Just in need of some advice really. I got married just over 18 months ago and my close friend (who was also my chief bridesmaid) kindly offered to organise me a suprise hen do. I was a little wary at first (as me and my friend have drifted apart over the years) but accepted, as I could see it was something that she was eager to do and I was grateful for her help.
However, two weeks before the hen weekend, I recieved a phone call from my chief bridesmaid saying that some of the party were being akward and that they had told her that the things she was planning to do, was things that I had told them in the past I would hate to do. She then went on to tell me what she had planned, which ended with me doing a long pause over the phone. I didn't want to sound ungrateful but I got upset and told her that it wasn't what I wanted - far from it. I didn't even feel I could go along with it to keep the peace. She was upset herself because of all the time and effort she had put into organising it but said she still had not made any payments for things, if I wanted to change things and sort out the hen night myself. I felt really bad but really just did not want to go where she had planned to take me and do things she had planned to do.

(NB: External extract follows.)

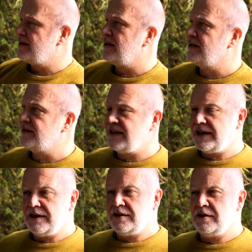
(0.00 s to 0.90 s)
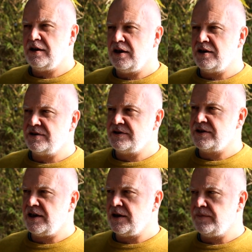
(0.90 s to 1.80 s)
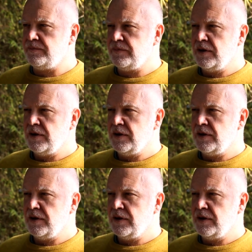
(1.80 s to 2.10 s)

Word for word: are seen as um,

Anyway, I did end up sorting an alternative night out but when I told my friend, she was really funny with me and said she wasn't sure if she could come (even though it all cost the same) and she need to think about it. This upset me, as I thought it would be nice for her to be there being my chief bridesmaid but thought fair enough. She eventually decided she was coming with two other of her own friends (not mine) and stopped in a differnt hotel, as she said that the one I had booked was too expensive. She came but looked as though she didnt want to be there. She sat down all night compalining her feet were hurting and never really joined in with anything over the weekend. if anything, I felt like I was being bitched about to her friends all night. When I called her the next day to meet for a late breakfast and shopping, she said she had left over an hour ago to go home.
When we all got home I was really upset but still left it, because I didnt want to cause friction so close to the wedding. However, I started recieving text messages saying how much i had upset her. I apologised again but told her that I was now getting upset and stressed with how she had respnded to things and explained again that it was my hen night and I really wouldn't have pulled the plug on what she had got planned if I really didn't want to go. She in a-round-about manner told me that she wasn't sure she could be my bridesmaid to which my response was if we didnt sort this out now, it would be the end of our friendship.
Anyway to cut a very long story short. We had the day, she was very supportive but 3 nights ago, the whole thing kicked off again because of me going on a hen night with the person who told her I didnt want to do what she had planned. She got really upset and told me how she disliked all of my friends and that i had upset her that much back then that I had driven her to smoke. So really what I want to know is was I being unreasonable, as I am getting really upset with the whole situation now. Thanks and sorry for thelong post.